Stored data:
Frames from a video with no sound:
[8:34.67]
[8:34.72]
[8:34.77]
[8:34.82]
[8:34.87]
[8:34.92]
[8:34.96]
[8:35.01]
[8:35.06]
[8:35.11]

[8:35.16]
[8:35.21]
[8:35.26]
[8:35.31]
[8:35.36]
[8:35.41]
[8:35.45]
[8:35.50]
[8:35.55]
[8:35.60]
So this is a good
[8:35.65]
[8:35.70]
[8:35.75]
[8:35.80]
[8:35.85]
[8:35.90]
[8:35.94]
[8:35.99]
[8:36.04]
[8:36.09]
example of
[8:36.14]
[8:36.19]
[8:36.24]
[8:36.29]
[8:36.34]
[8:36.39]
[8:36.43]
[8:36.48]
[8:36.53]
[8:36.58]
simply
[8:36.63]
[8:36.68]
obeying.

...

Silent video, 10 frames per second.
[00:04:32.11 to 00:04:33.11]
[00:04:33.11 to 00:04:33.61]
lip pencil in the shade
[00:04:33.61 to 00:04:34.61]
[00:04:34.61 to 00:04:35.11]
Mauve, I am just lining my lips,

==

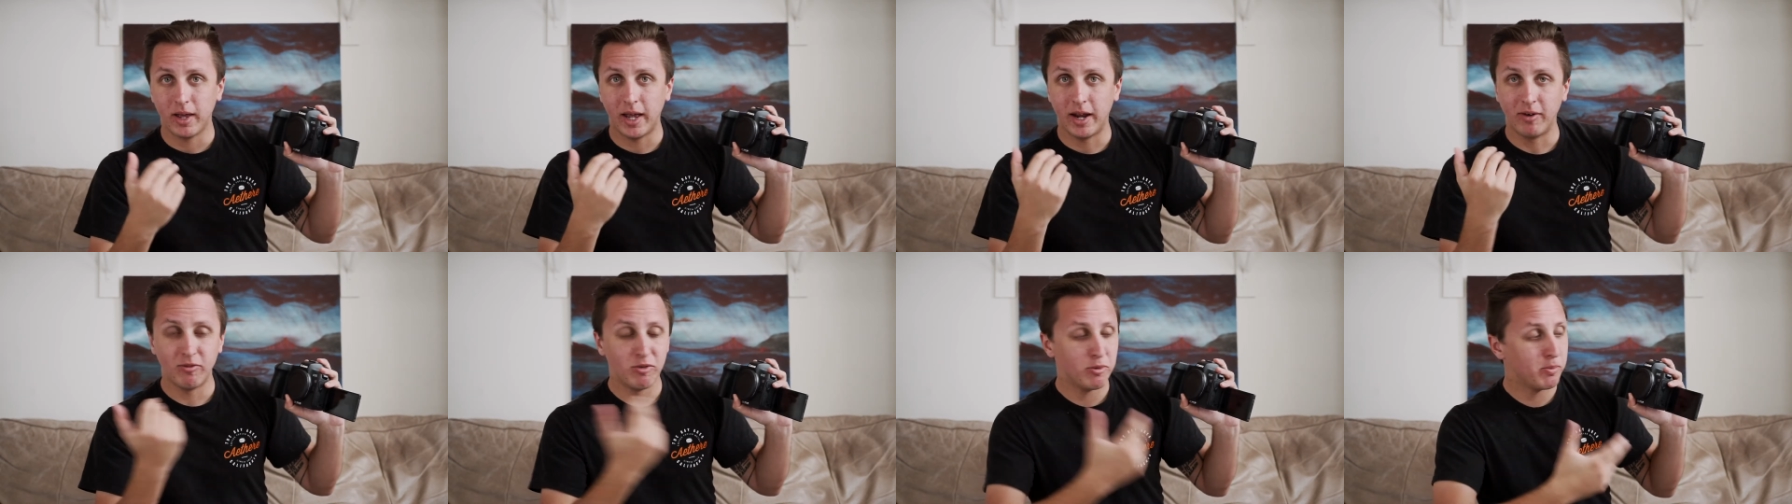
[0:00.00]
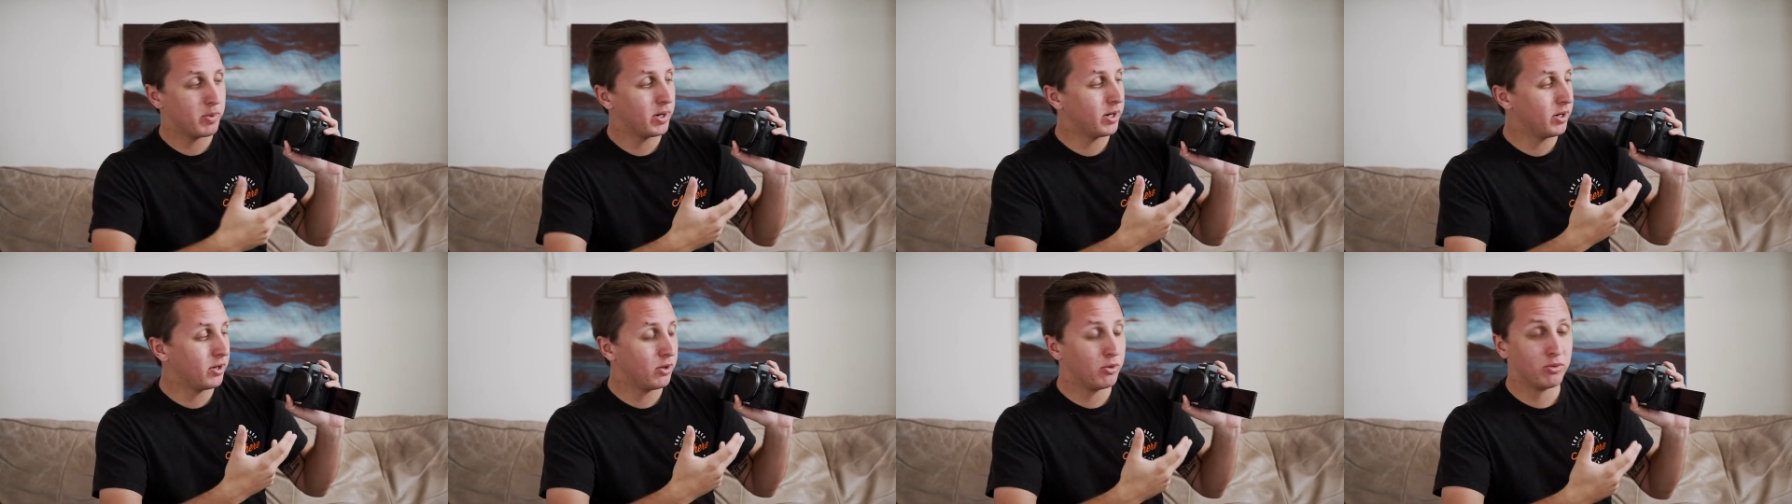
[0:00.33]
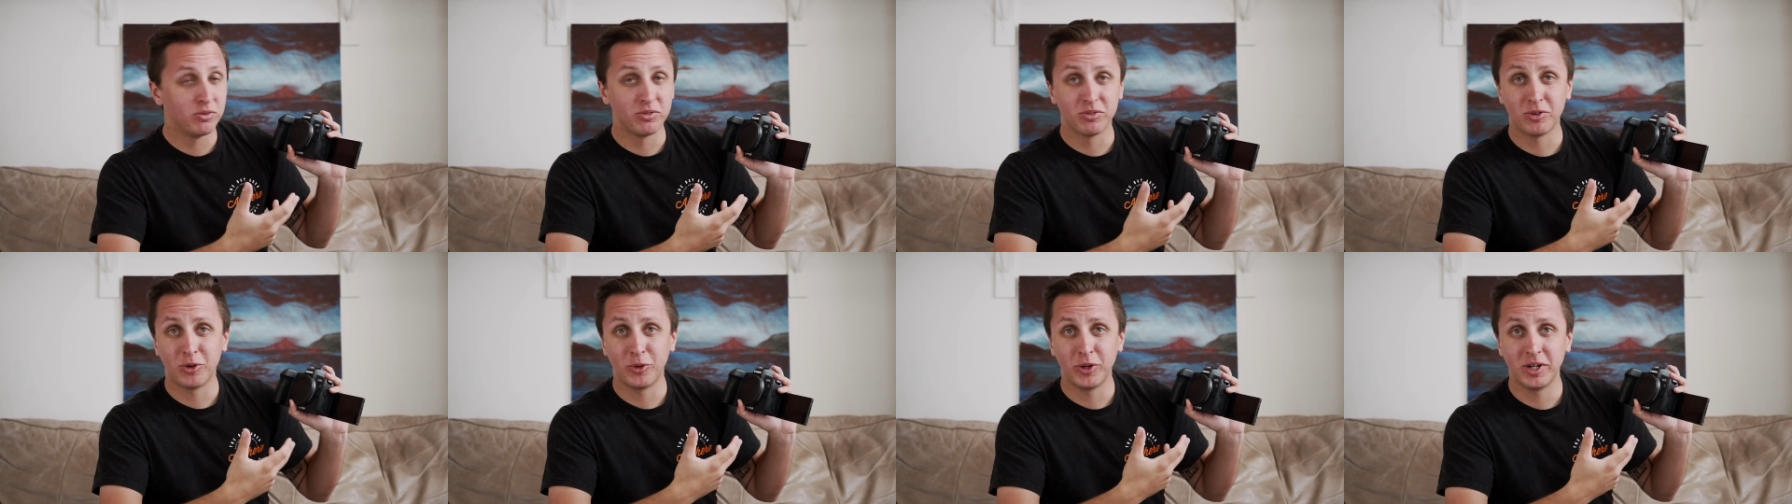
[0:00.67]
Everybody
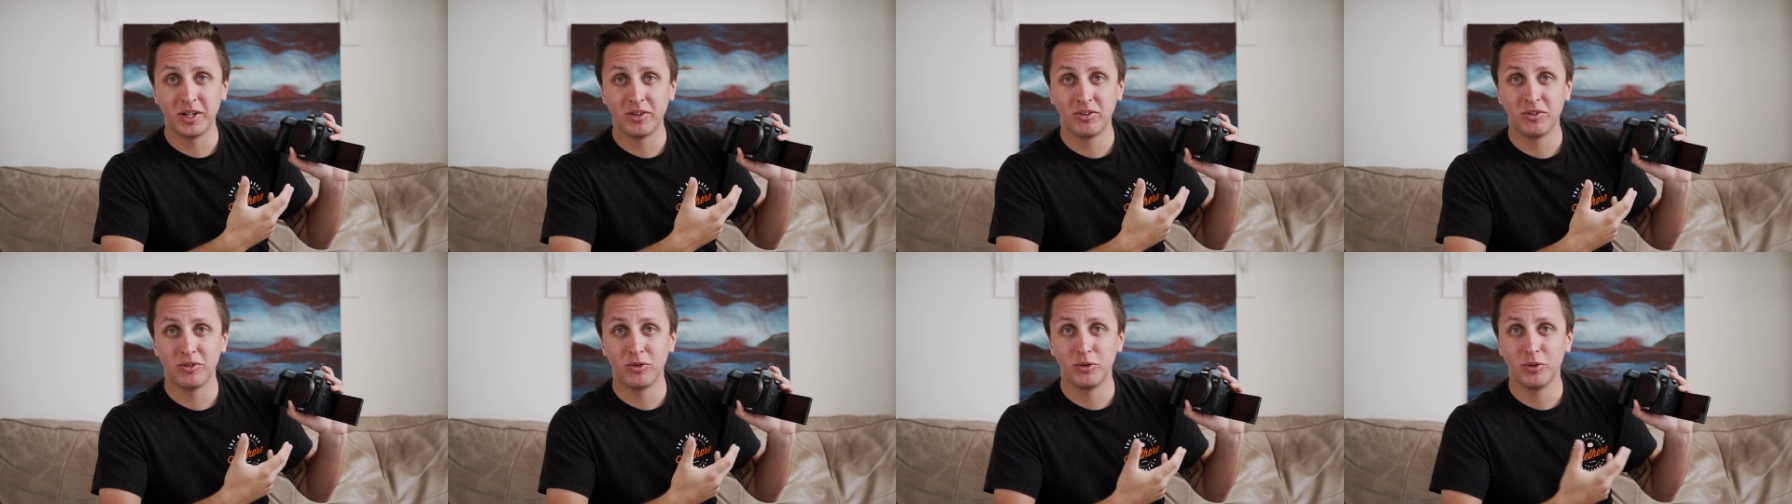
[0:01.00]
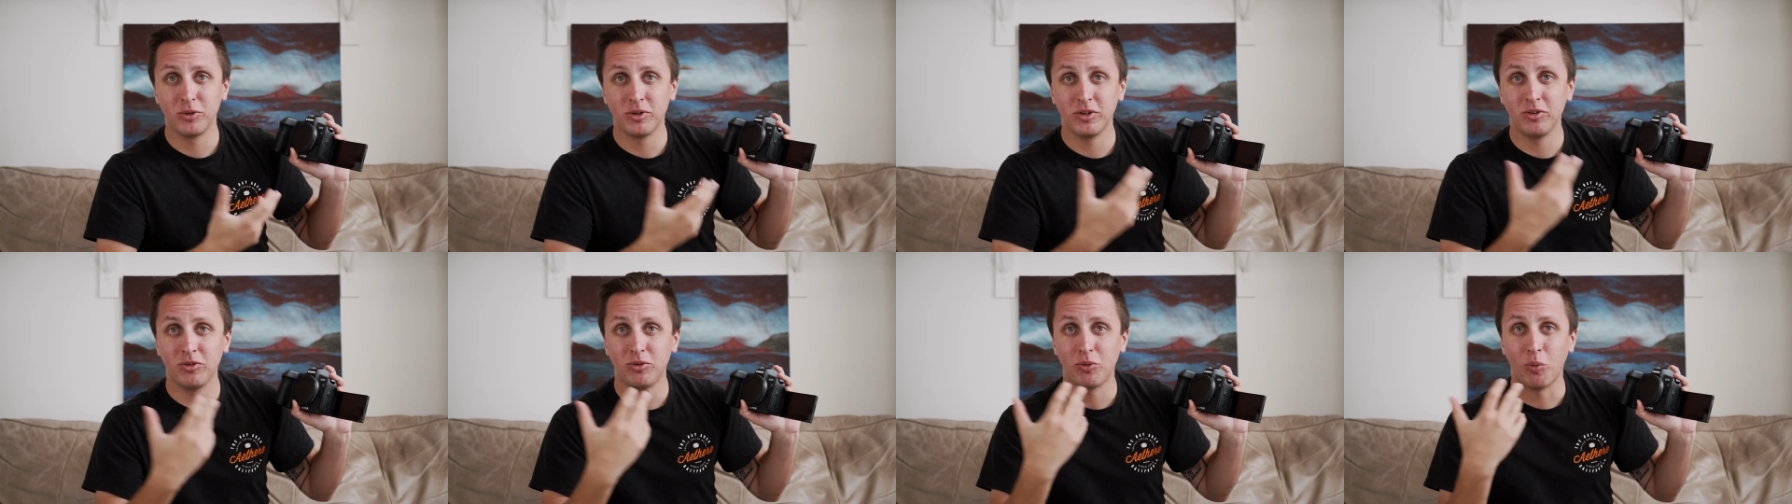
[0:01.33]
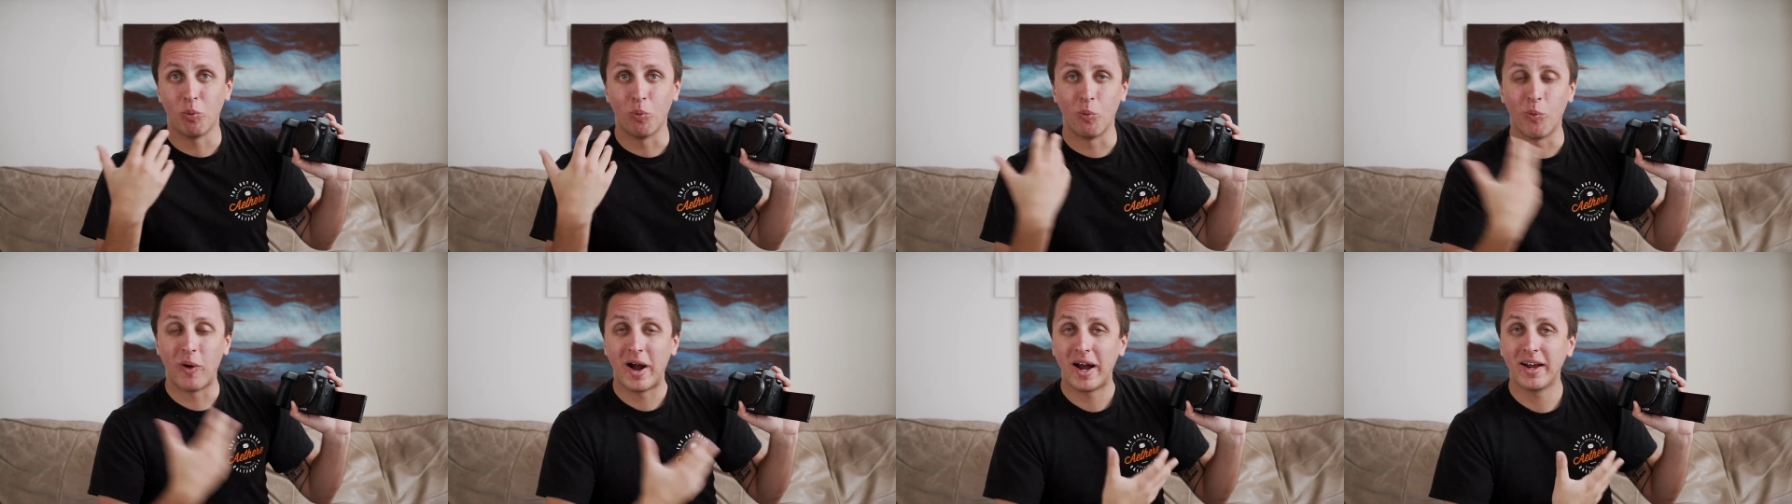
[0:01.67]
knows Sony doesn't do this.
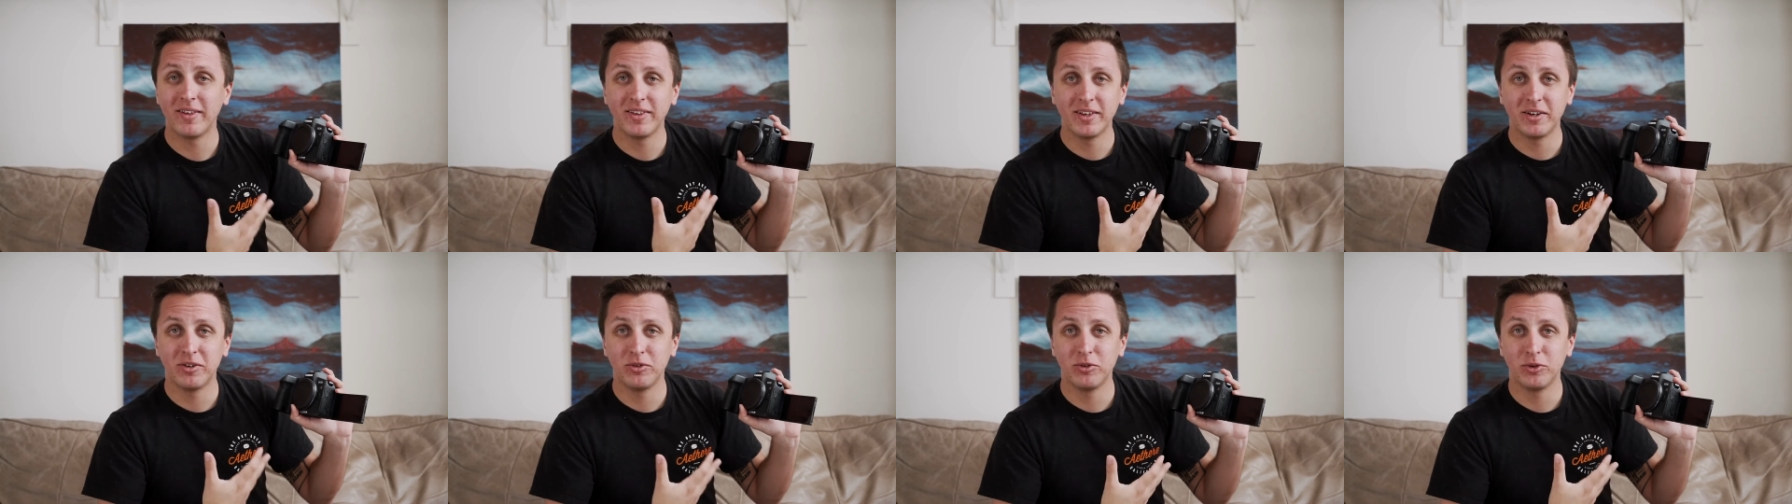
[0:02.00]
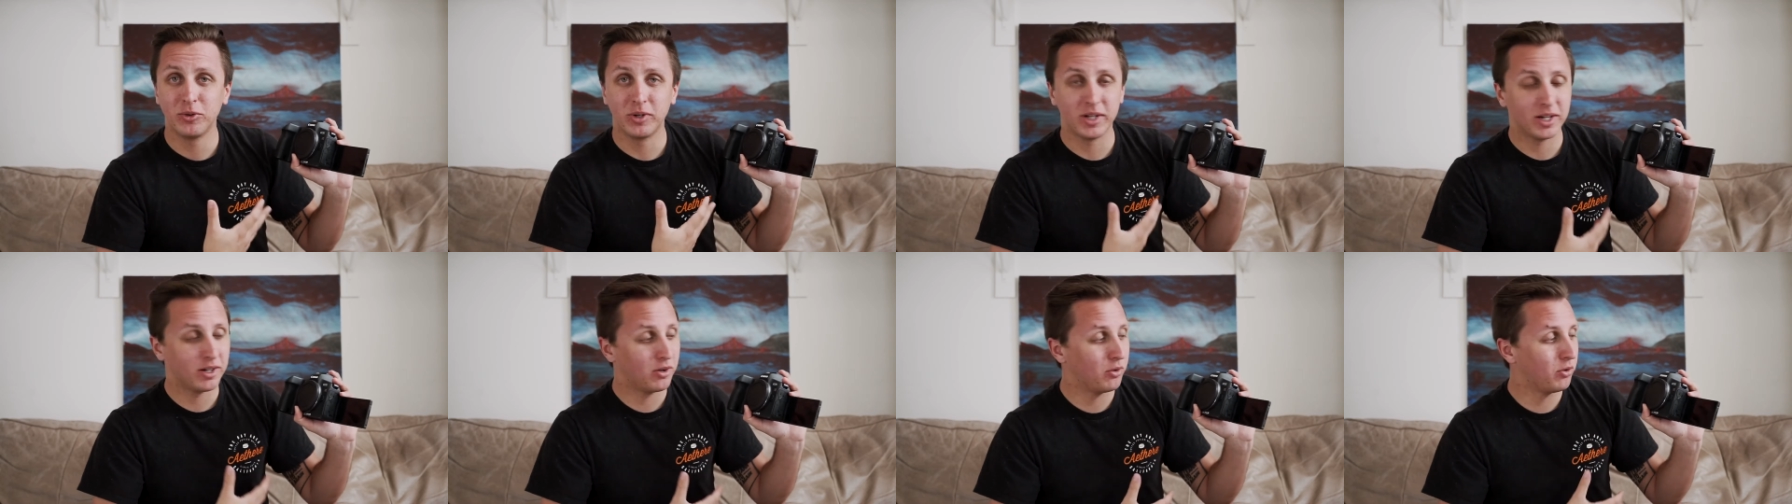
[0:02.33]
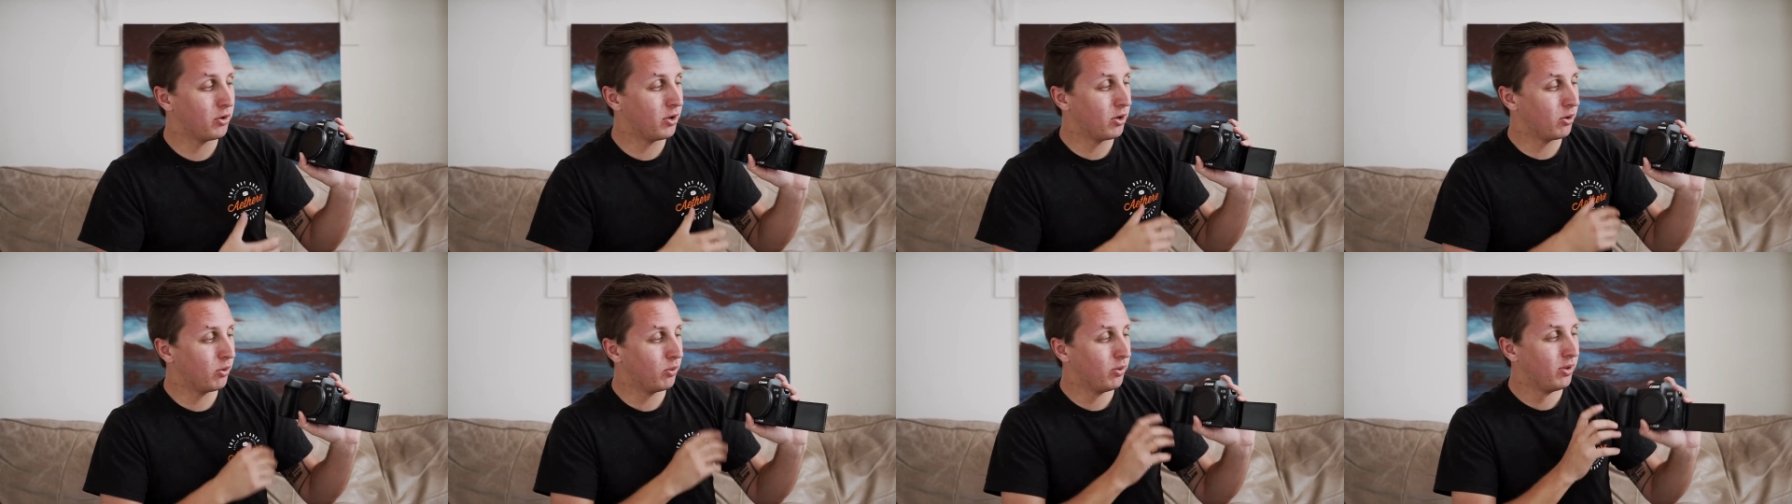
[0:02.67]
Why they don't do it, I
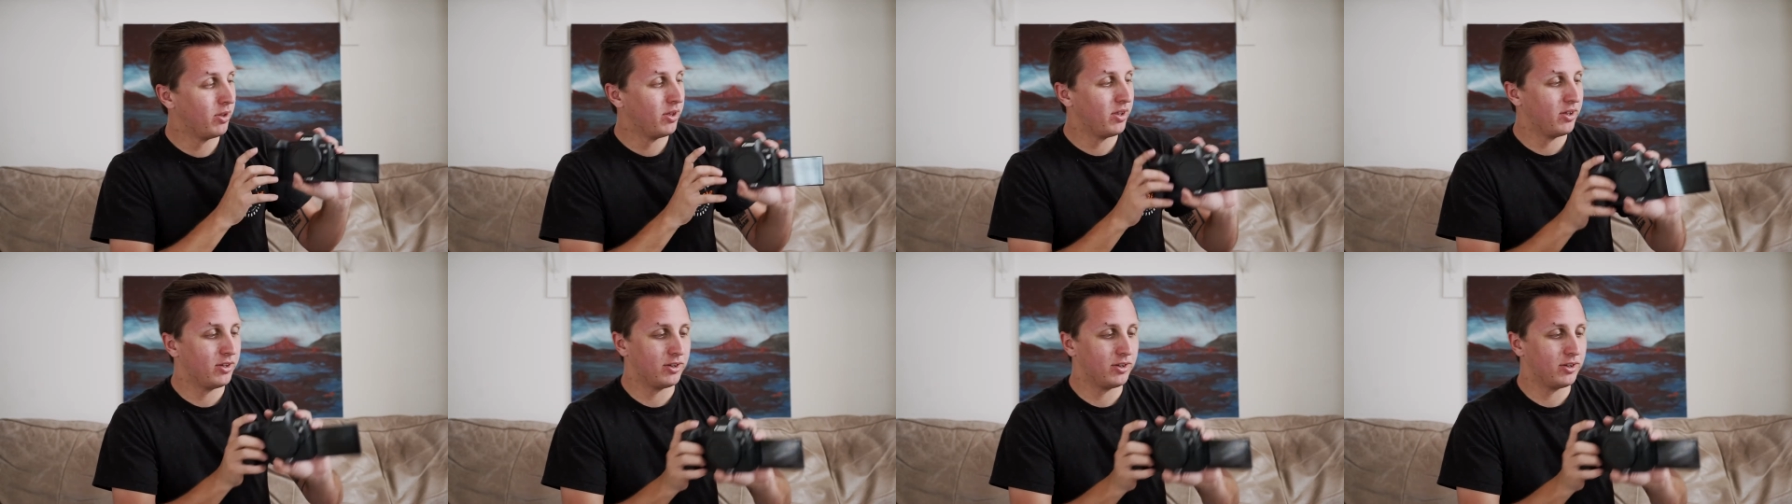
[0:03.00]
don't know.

Problem details:
From the entries above, extract each line containing "video".

Expected answer:
Frames from a video with no sound:
Silent video, 10 frames per second.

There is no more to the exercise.